脱炭素事業の先行5社が集結 新潟発の多彩なプロジェクトを紹介
新潟の強みどう生かすか CN戦略の道筋を考える
シンポジウム後半は、5人の登壇者によるパネルディスカッションを実施。野村総合研究所未来創発センター長で研究理事の神尾文彦氏の司会で、「経営目線での新潟地域への期待」をテーマに、新潟の優位性を生かしたCN戦略のあり方について活発な意見を交わした。主なやりとりは次の通り。
―新潟の強みをどう見ていますか。CN戦略で連携する意義についても教えてください。
吉良氏 新潟は国内有数の天然ガスの生産地で、国内で産出される約7割が県産です。県内には、天然ガスを利用した関連工業が歴史的に根付いており、こうした基盤が環境対応型事業を推進する際に大きなアドバンテージとなります。現在、官民一体による新しい事業の種まきに必要な拠点を立ち上げたところです。皆さんと連携しながら、それを発芽させてビジネスとして展開していきたいと考えています。
加賀野井氏 安く水素を製造しようとすると、天然ガスを原料に水素を製造することが適しています。水素の製造時に出てくる副産物のCO2を回収し貯留する計画で、そうした一連の受け皿がそろう新潟の強みを改めて実感しています。ただ、付加価値がないと水素をビジネスとして広げられません。供給側と販売側が連携してバリューチェーン(価値連鎖)を大きくすることが必要です。

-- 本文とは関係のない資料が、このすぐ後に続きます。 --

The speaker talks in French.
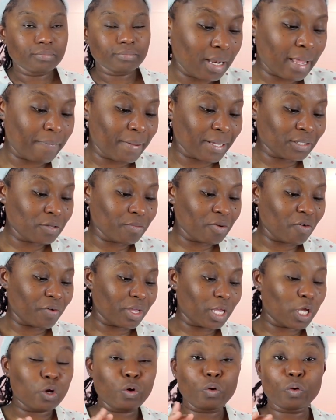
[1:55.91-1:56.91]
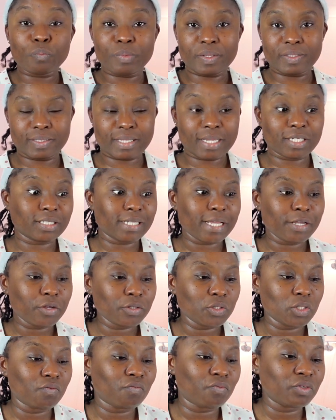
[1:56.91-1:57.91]
La personne m'a envoyé un long message. D'ailleurs,
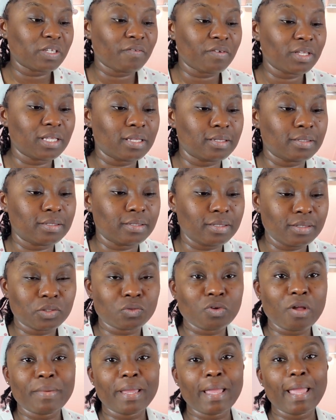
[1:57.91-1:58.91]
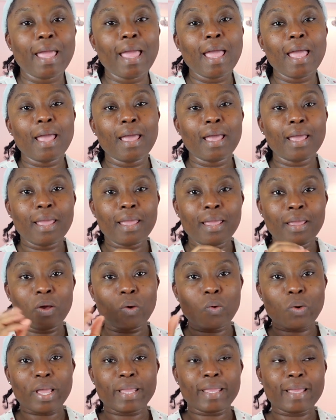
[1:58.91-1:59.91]
si vous avez des histoires mais
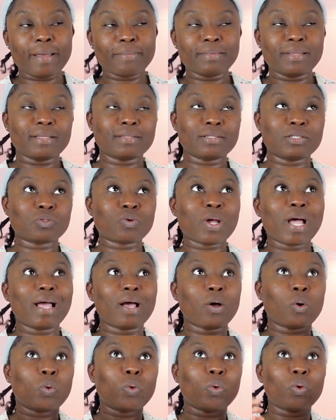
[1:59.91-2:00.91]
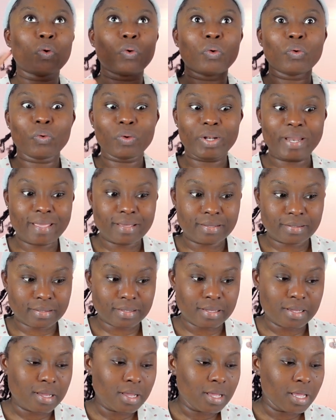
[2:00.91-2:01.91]
incroyables, des histoires ro
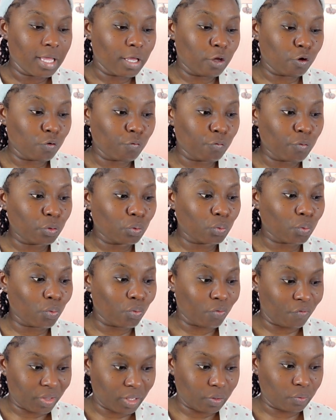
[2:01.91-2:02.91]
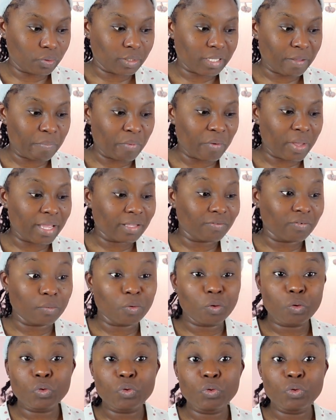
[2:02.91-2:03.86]
et que vous trouvez que ça peut être vraiment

橋本氏 新潟の強みの一つは、CCSの実装を進める拠点としてのポテンシャルを秘めていることです。関係者の皆さんと協力しながら、CN化に向けた技術の実装をスタートアップさせていきたいと考えています。二つ目が新潟港の存在で、水素やアンモニアなどのCN燃料を受け入れる拠点として大きな存在になると期待しています。三つ目が多様な産業が集積していることです。CN化に一社単独で取り組むことには限界があり、さまざまなセクターがお互いに補完し合い、「オール新潟」でCN化を達成していくことが非常に重要だと考えています。
―新潟がCN化で果たす役割として何を期待していますか。
池野氏 日本全体のCN化を促すためには、大口のCO2排出源だけでなく、中小排出事業者の対応も考える必要もあります。県内のCCS事業で整備したパイプライン網に、こうした排出源をつなげる可能性にも注目しています。
清野氏 日本で確実に発電用のCN燃料の社会実装を進めていくためには、燃料供給網のモデル地域をつくり全国に広げる取り組みが大事だと考えています。新潟は、モデルとなる可能性を秘めています。
―脱炭素市場は可能性を秘めています。新たな産業の創造に向けた課題についても教えてください。
加賀野井氏 水素を活用する事業をどのように発展させるかについては、燃料価格を安くするアイデアを考える必要があります。そうした取り組みを国だけでなく、自治体も後押しすることを望んでいます。究極的には50年のCN達成に向き合い、二の矢、三の矢を放つ対応が求められており、官民一体でしっかりと対応策について考える必要があるでしょう。
吉良氏 CCSでは、コストを誰が負担するのかという議論に必ずなります。全てのコストを製品に乗せて最終消費者の価格に反映することは難しく、国や自治体のサポートがないと前に進みません。海外の安いCCSを使うと、国富の流出につながります。自国産業として育て、経済的に回るようにする必要があります。
技術革新で限界の突破を スタートアップとの連携も
―どういう姿勢で事業化への道を切り開きますか。
池野氏 新しい技術を待っていたら到底間に合いませんので、現在ある技術を使って作業していくことになります。コスト面を見ると、削減の余地には限りがあります。CCSのコスト削減に向けては、CO2を圧入するボリュームを増やす方法しかありません。それだけに限界を突破する技術的な革新が必要で、リソースを振り向けない分野でスタートアップや大学などと連携することも重要です。
清野氏 これまでにないアプローチがなければ、50年のCN達成には到達できません。イノベーションの重要性を考える必要があるでしょう。世界で日本が主たる地位を築いていくことを想像しながらやっていかないと、社会に根付く本当のCNは実現できないと思います。